**Task description:** From the entries, filter out every line that lacks "Silent" and copy the rest.

Stored data:
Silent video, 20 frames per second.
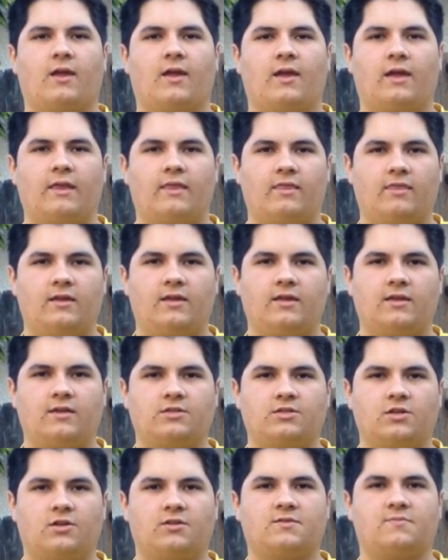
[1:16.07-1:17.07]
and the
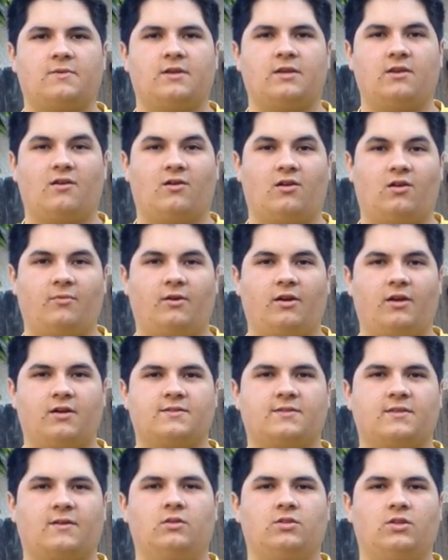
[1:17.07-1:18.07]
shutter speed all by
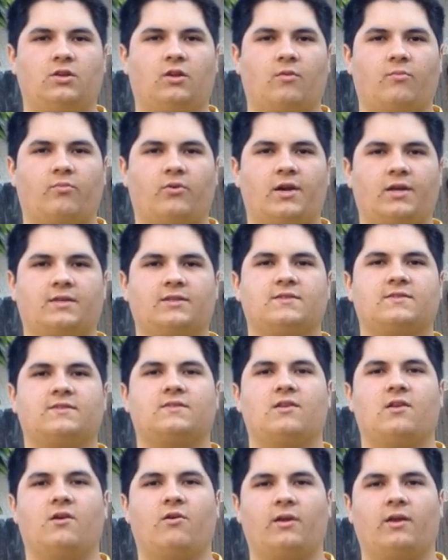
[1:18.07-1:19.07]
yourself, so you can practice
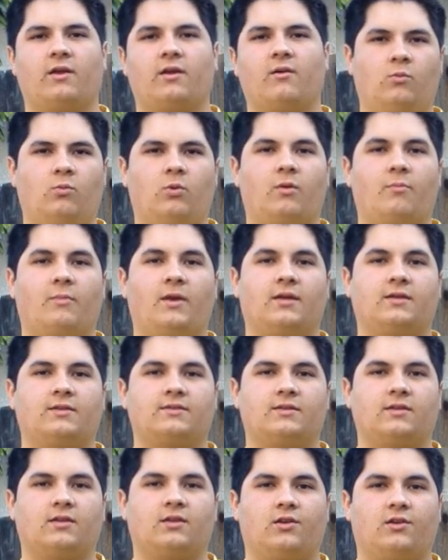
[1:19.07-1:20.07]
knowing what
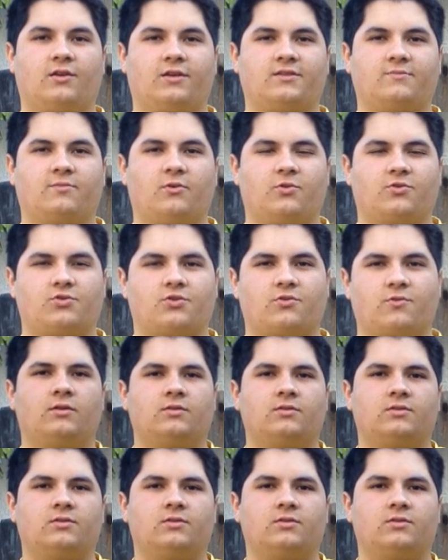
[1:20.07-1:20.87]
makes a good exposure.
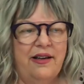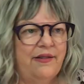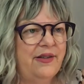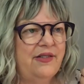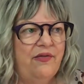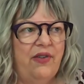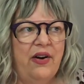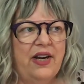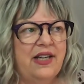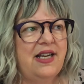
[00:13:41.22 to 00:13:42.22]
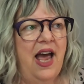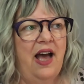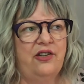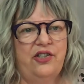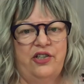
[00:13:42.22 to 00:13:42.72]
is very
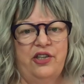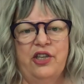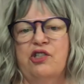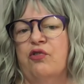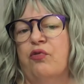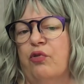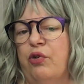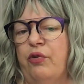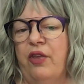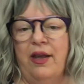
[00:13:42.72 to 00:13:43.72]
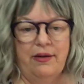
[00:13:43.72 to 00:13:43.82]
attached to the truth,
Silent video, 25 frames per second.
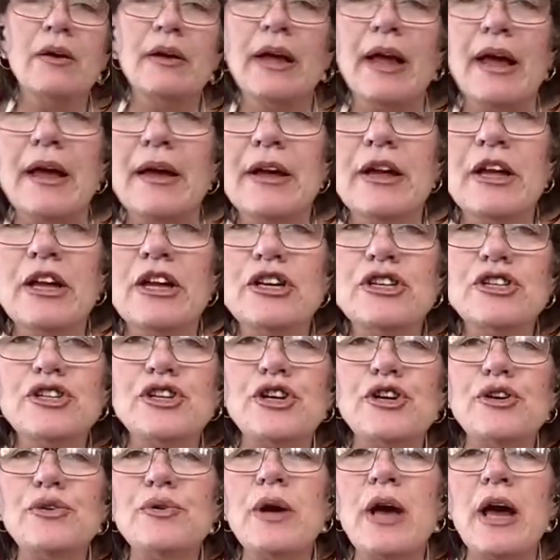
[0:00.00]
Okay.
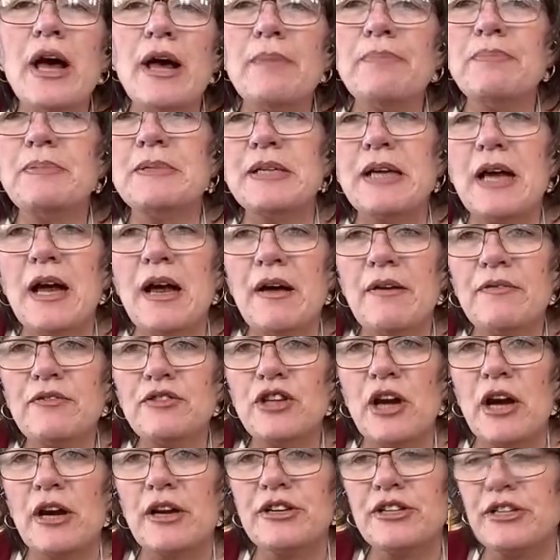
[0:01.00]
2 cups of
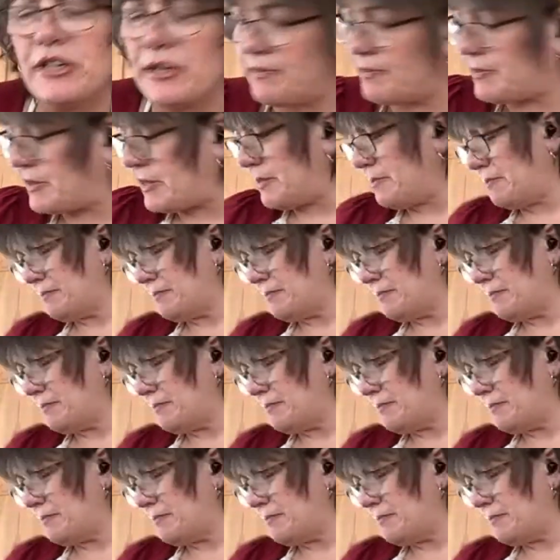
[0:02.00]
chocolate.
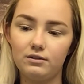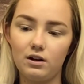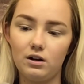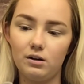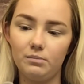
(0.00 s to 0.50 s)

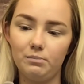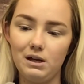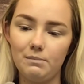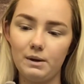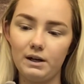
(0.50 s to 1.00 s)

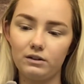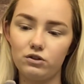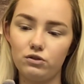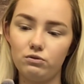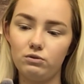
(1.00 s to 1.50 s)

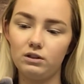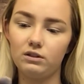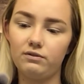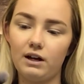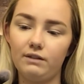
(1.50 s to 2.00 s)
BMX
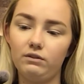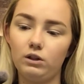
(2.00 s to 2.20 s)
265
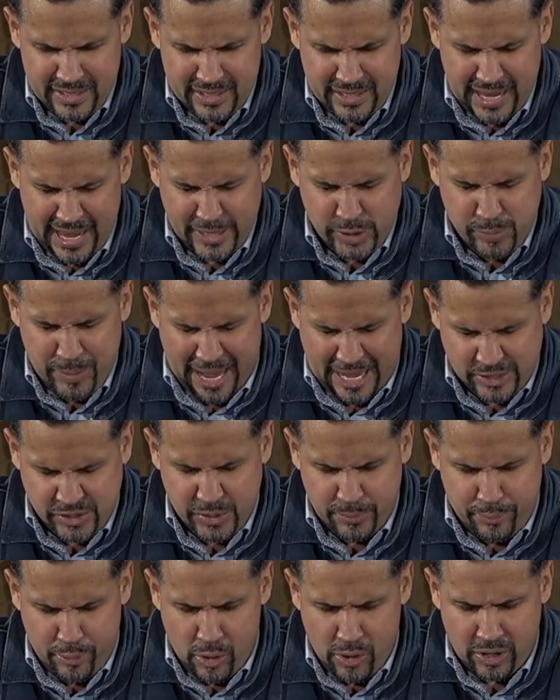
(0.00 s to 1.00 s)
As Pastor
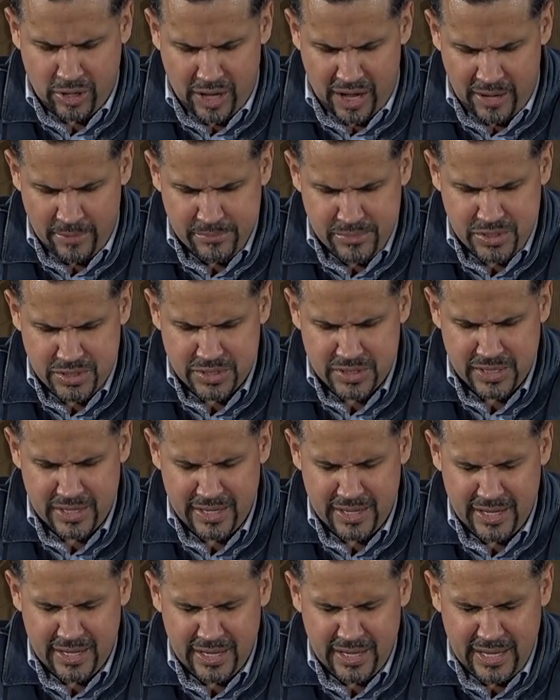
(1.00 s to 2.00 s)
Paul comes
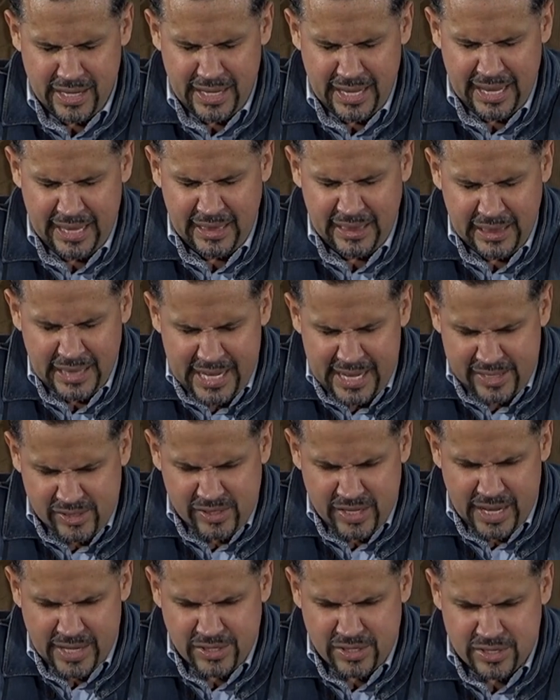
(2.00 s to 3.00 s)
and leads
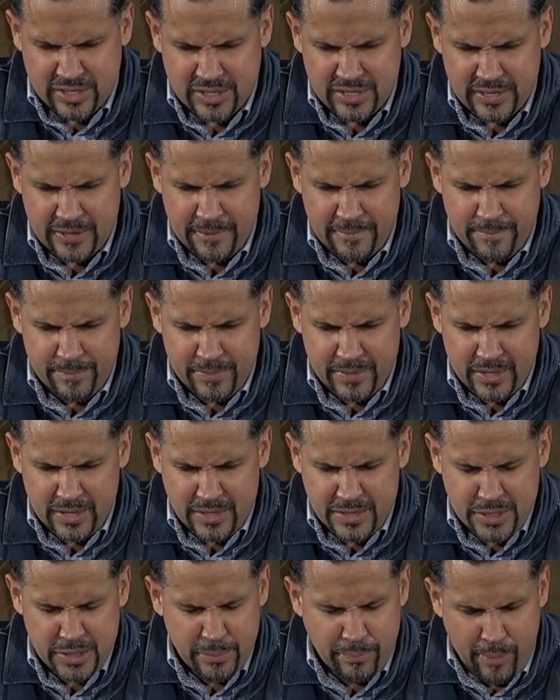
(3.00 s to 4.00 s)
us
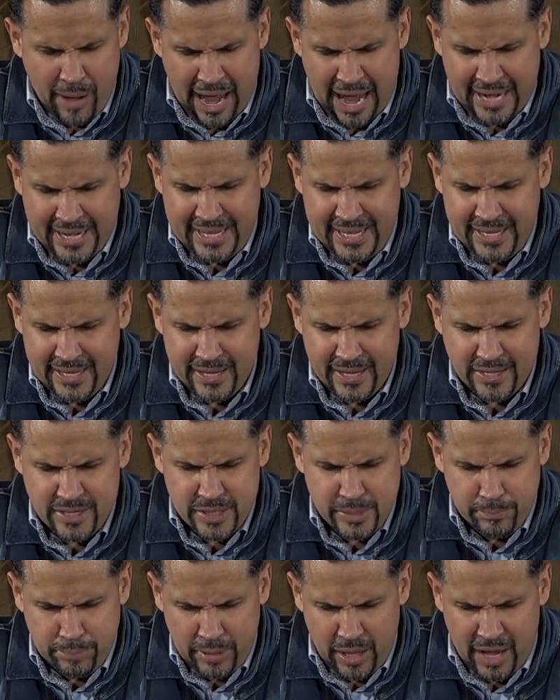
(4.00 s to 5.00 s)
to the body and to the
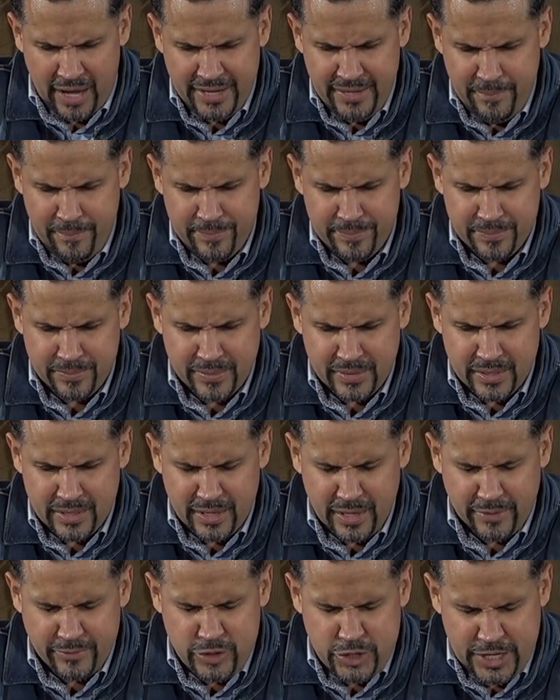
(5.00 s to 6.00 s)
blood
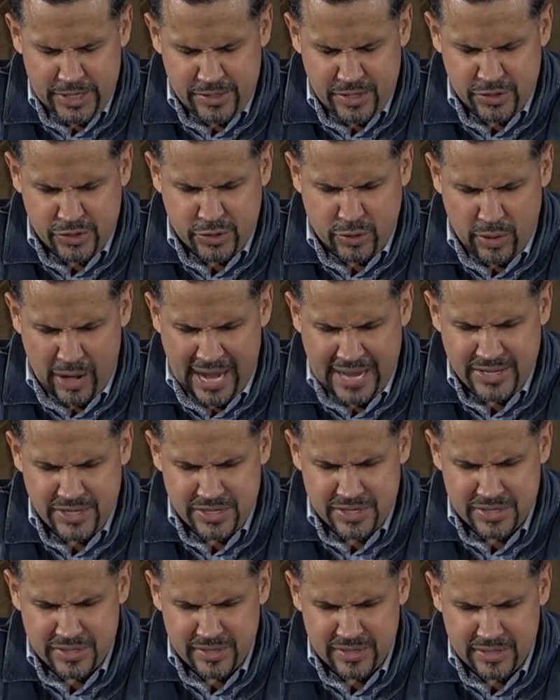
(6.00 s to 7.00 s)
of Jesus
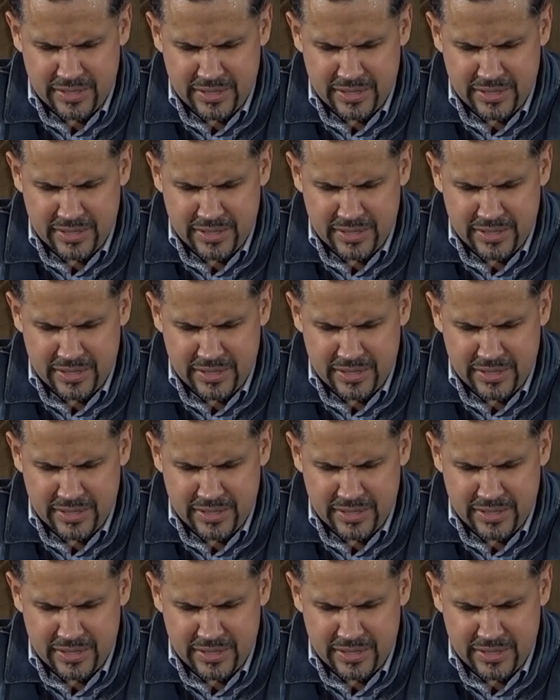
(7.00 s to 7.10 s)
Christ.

**Answer section:**
Silent video, 20 frames per second.
Silent video, 25 frames per second.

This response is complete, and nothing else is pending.